To be clear, we see caution flags for U.S. stocks, and our hedge funds are well-stocked with short positions in buggy-whip vendors with high debt loads, and companies in secular decline, but few elevate to Bubble Watch status due to valuations.
More broadly, our concerns include unwinding the Great Quantitative Easing Experiment, and the frightening position concentrations in many widely-owned ETF’s, which we believe will lead to serious liquidity problems during periods of market volatility, especially during drawdowns.
Another significant risk to equities is that debt leveraged to the stock market is rising dramatically. Recall the third shared characteristic of bubble from our page one definition: That “credit standards decline and debt is readily issued to fund wildly overvalued assets. Bubbles ‘pop’ when prices stall and debt is called in.” The chart below clearly indicates U.S. brokerage accounts’ securities held on margin has been an instructive, albeit coincident indicator for U.S. equity index prices.

Which brings us to Einhorn’s second excellent point. “The bulls explain that traditional valuation metrics no longer apply to certain stocks,” he writes. “The longs are confident that everyone else who holds these stocks understands the dynamic and won’t sell either.
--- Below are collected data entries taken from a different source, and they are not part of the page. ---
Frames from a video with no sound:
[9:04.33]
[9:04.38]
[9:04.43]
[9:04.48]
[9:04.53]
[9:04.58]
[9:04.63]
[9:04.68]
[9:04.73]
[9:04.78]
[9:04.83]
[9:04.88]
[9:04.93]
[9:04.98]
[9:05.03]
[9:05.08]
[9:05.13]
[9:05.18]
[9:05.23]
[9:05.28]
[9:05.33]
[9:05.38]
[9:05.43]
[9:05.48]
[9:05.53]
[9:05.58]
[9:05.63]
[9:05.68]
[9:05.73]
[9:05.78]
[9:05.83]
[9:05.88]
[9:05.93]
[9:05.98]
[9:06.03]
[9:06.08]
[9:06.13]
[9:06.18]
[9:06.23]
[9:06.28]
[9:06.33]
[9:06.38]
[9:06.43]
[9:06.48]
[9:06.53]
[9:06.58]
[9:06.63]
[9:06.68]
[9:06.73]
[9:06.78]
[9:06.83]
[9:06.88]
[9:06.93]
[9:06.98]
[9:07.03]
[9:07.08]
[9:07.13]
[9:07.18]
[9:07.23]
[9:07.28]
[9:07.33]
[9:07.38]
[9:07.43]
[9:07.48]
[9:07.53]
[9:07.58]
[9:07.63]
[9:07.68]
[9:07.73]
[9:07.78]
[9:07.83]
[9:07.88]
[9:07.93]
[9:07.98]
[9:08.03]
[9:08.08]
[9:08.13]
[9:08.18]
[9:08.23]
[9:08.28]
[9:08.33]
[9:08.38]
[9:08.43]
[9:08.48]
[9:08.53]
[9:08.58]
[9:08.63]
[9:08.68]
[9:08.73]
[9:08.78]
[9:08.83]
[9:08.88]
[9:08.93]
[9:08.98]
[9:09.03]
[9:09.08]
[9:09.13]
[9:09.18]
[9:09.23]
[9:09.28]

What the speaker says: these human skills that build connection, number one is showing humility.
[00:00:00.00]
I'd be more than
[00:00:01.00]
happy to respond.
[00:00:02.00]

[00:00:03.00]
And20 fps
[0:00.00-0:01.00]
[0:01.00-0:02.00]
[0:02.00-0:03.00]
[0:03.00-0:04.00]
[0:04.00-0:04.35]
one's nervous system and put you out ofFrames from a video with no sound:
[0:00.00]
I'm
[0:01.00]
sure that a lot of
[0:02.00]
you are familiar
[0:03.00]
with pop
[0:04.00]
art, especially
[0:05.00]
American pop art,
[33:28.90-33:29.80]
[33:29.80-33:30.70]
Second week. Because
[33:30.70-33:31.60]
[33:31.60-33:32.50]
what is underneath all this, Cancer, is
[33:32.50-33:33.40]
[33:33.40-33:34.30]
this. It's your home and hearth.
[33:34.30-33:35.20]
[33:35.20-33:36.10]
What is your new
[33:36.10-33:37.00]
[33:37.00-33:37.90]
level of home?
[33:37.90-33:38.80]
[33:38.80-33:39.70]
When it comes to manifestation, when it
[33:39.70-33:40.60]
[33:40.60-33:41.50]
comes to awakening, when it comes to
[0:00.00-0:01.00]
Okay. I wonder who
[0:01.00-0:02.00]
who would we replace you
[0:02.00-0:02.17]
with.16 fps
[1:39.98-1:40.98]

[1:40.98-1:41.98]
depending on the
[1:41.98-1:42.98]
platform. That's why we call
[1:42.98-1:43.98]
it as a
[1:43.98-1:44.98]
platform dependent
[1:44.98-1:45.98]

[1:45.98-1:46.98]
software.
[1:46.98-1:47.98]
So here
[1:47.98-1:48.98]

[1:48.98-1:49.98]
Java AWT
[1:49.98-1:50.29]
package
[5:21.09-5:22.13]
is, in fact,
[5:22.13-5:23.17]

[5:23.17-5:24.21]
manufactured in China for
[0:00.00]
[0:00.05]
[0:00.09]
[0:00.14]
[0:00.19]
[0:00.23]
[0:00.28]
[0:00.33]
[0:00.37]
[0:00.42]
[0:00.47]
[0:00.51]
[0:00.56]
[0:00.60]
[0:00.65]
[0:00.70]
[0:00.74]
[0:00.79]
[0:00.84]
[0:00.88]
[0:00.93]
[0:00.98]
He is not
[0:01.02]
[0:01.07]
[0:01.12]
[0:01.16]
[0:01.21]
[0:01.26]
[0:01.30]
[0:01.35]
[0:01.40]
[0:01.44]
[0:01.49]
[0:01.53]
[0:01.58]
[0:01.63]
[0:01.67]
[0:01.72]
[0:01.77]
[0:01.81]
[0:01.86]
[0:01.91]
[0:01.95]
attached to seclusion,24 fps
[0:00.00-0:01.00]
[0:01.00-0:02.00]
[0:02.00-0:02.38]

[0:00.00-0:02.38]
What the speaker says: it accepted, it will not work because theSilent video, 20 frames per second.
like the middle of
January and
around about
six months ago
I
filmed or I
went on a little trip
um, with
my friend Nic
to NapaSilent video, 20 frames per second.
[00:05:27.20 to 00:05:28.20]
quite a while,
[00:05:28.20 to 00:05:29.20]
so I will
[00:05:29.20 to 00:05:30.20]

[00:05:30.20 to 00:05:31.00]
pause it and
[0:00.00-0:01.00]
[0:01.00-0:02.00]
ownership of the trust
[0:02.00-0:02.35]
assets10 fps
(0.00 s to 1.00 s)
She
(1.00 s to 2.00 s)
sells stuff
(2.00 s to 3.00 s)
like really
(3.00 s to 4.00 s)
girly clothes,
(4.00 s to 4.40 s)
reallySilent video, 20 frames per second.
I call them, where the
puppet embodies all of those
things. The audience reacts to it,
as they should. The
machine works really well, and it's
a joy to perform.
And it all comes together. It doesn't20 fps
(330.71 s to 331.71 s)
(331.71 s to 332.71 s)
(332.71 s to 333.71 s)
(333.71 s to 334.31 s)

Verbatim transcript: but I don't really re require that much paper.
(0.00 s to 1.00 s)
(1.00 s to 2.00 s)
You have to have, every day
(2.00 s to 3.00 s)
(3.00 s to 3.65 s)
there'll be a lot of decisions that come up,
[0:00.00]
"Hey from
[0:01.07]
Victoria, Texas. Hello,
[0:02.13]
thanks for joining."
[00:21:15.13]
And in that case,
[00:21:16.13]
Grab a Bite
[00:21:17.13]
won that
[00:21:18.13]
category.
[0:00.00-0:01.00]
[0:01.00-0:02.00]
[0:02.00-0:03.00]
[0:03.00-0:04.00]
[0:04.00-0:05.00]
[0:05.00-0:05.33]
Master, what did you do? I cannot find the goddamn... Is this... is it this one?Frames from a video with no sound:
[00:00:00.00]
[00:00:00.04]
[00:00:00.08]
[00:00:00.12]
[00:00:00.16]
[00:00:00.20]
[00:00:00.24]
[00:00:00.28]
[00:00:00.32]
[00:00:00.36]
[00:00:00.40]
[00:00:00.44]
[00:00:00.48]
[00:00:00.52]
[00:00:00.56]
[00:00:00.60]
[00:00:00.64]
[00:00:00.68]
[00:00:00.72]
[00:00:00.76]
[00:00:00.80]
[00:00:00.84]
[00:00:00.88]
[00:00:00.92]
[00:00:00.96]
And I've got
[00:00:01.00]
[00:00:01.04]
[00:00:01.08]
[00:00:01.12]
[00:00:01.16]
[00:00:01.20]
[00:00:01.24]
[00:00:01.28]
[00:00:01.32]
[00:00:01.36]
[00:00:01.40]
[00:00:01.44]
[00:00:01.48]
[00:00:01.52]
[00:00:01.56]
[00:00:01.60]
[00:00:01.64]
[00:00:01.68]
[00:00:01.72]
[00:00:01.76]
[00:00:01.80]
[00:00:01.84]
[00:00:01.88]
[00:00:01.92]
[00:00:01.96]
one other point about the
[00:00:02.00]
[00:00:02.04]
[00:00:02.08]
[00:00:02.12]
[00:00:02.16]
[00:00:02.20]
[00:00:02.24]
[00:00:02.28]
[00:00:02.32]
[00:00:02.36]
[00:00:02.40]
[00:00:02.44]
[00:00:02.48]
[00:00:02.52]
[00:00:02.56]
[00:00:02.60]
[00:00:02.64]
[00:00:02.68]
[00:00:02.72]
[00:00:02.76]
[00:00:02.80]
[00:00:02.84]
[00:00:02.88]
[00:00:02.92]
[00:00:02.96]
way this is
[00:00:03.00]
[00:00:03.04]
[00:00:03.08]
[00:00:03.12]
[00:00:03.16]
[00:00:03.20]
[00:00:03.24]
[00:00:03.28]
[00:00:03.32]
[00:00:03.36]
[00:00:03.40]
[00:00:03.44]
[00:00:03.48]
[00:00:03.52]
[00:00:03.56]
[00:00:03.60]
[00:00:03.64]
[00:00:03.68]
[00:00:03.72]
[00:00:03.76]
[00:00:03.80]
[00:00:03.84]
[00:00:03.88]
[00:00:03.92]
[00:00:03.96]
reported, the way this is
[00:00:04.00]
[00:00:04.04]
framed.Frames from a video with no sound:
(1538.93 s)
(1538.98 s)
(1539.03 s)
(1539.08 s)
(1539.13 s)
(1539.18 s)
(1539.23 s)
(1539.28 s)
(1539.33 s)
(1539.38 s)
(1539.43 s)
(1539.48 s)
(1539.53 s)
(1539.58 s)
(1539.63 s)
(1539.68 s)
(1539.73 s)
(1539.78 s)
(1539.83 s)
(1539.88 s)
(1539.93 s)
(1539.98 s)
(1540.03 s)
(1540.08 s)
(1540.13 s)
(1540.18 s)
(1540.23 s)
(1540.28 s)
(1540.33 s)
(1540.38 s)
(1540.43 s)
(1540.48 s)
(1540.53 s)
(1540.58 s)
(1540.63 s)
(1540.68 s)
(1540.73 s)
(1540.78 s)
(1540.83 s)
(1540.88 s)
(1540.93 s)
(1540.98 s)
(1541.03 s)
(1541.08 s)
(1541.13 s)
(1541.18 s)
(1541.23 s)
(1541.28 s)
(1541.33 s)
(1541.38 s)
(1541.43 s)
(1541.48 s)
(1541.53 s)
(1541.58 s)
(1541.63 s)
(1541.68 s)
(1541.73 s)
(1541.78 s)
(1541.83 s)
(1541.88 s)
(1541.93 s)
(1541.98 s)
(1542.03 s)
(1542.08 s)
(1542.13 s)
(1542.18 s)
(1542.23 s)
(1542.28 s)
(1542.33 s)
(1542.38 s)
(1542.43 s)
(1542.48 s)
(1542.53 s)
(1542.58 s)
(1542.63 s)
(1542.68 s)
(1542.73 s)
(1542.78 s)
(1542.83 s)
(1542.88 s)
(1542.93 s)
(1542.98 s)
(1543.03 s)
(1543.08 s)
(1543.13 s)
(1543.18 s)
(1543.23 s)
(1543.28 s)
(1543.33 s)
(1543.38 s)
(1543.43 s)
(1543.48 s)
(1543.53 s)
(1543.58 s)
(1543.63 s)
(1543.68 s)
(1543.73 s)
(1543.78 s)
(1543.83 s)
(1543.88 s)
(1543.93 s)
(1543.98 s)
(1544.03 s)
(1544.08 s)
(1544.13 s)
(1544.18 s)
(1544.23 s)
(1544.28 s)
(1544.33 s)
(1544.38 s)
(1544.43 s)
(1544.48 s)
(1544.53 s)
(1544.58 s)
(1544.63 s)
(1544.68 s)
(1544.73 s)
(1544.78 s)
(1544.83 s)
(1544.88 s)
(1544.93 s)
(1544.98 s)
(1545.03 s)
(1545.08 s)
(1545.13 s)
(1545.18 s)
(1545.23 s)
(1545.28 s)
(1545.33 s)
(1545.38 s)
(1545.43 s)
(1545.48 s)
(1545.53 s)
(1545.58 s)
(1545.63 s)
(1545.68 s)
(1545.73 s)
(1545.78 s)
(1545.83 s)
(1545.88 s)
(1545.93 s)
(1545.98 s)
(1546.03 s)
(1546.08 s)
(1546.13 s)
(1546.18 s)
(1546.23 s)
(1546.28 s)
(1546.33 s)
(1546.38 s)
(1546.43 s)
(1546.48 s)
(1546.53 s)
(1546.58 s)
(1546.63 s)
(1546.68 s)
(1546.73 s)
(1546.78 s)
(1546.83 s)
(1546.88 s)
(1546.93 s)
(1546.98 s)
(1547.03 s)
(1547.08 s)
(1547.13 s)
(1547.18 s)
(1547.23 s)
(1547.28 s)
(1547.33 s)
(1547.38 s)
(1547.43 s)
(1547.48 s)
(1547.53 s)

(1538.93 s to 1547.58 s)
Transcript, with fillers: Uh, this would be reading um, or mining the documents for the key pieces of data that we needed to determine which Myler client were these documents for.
With holders reluctant to sell, the stocks can only go up – seemingly to infinity and beyond. We have seen this before.”
Again, Einhorn is 100% correct. Nine years into this bull market, we are certainly susceptible to short-term “crashes.” Sharp drawdowns caused by elections, Brexits, Grexits, war, and Flash Crashes are not only possible but likely more frequent.
Which is why paying too much for growth has long been a fool’s errand. Investors often forget that for a 30-year period through 2009, the S&P Utilities Index actually outperformed the Nasdaq. Valuation has always provided investors with a margin for error.